Вирус периодически выполняет инъекции в процессы веб-браузера и explorer.exe. После инъекции в процесс вирус выбирает случайное приложение из статического списка. Затем вирус запускает выбранное приложение в приостановленном режиме и копирует себя в адресное пространство приостановленного процесса, имитируя тем самым настоящий процесс Microsoft. Затем вирус завершает исходный процесс, в результате чего в файле explorer.exe остается мертвый код FormBook. С этого этапа новые процессы FormBook могут внедрять целевые приложения, например, процессы веб-браузера, которым в случае с данной имитацией ANY.RUN является Firefox.
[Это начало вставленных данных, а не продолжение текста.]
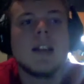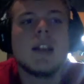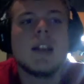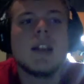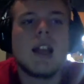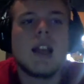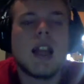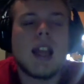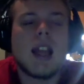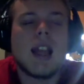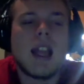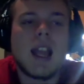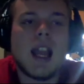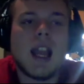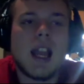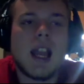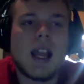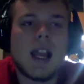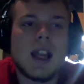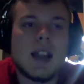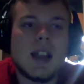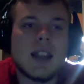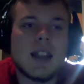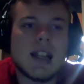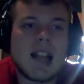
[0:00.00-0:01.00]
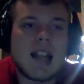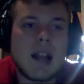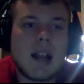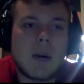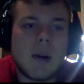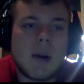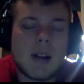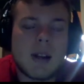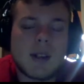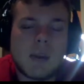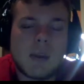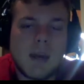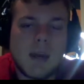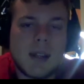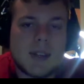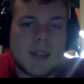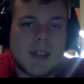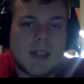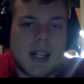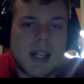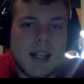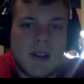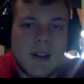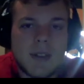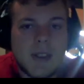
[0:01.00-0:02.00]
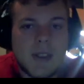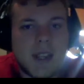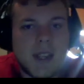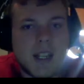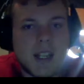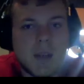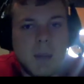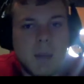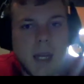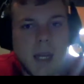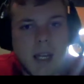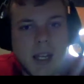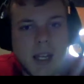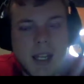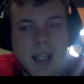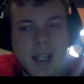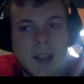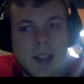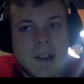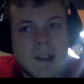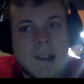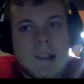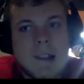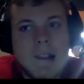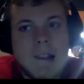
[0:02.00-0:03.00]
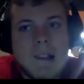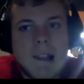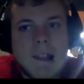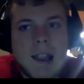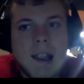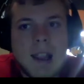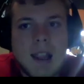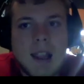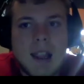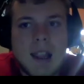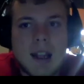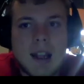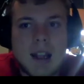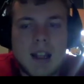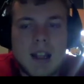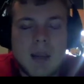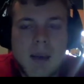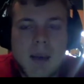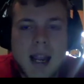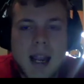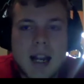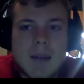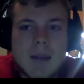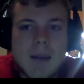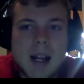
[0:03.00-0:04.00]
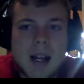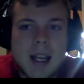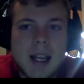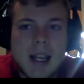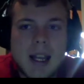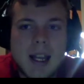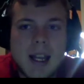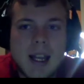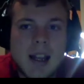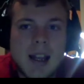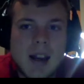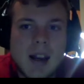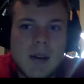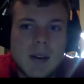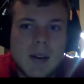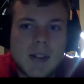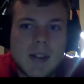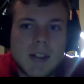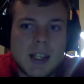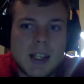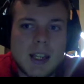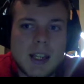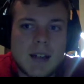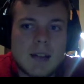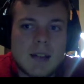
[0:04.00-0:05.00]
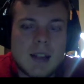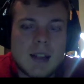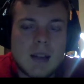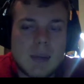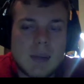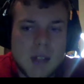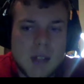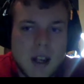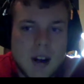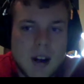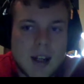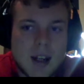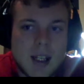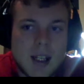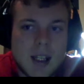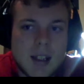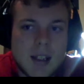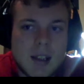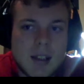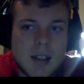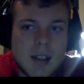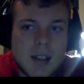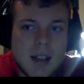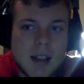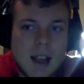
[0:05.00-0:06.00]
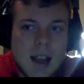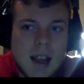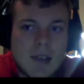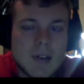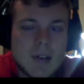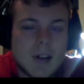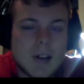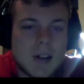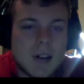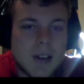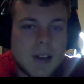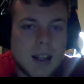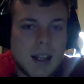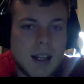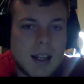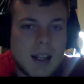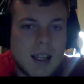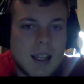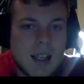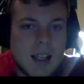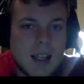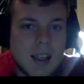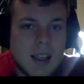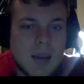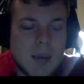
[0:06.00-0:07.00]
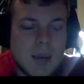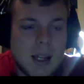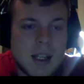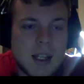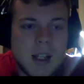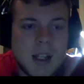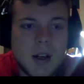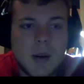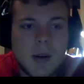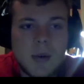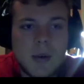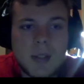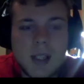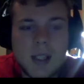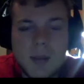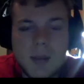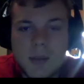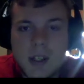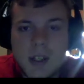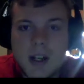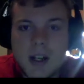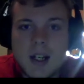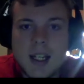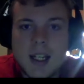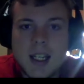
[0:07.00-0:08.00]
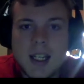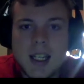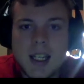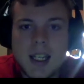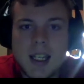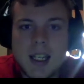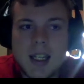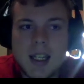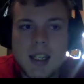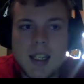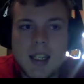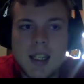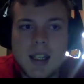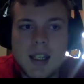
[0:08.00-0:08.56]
And the guy walked away. He's like, "I'll think about it." And in the back of my head, I was like, Tim Duncan. I've heard of that name. I know Tim Duncan.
В зависимости от целевого процесса, вирус может устанавливать различные функциональные крючки. Будучи запущенным из контекста уже созданного процесса, вирус начинает просматривать все активные в данный момент процессы, пытаясь определить целевые программы. Как только цель найдена, FormBook внедряется в нее и устанавливает определенный набор API-крючков, основанных на целевой программе. Затем данные сохраняются в файлах в директории %APPDATA% до отправки на C&C-сервер. Обратите внимание на эту функцию для обнаружения вредоносного ПО.
Как избежать заражения FormBook?
Лучший метод противодействия - проявлять осторожность при получении писем с вложениями от неизвестных отправителей. Злоумышленники обычно используют социальную инженерию, чтобы обманом заставить жертву скачать и открыть зараженные файлы.
Удаление всех подозрительных писем из папки "Входящие" - хороший способ обезопасить себя. Если заражение уже обнаружено, хорошей практикой является анализ всех подключенных к сети устройств на предмет установленных CnC или потенциально вредоносных URL-соединений. После получения подозрительного электронного письма можно настроить параметры периметра, чтобы в будущем блокировать все связанные с ним электронные письма. Наконец, если зараженный файл уже загружен, хост следует поместить в карантин до полного устранения угрозы.
Заключение
Благодаря чрезвычайной простоте использования и низкой стоимости, FormBook набирает обороты в криминальном сообществе. Функциональность вируса не только доступна для скачивания на открытых хакерских форумах и легко настраивается без каких-либо знаний в области программирования, но и оснащена высокотехнологичными методами защиты от вторжений, что делает его обнаружение антивирусным ПО крайне сложным.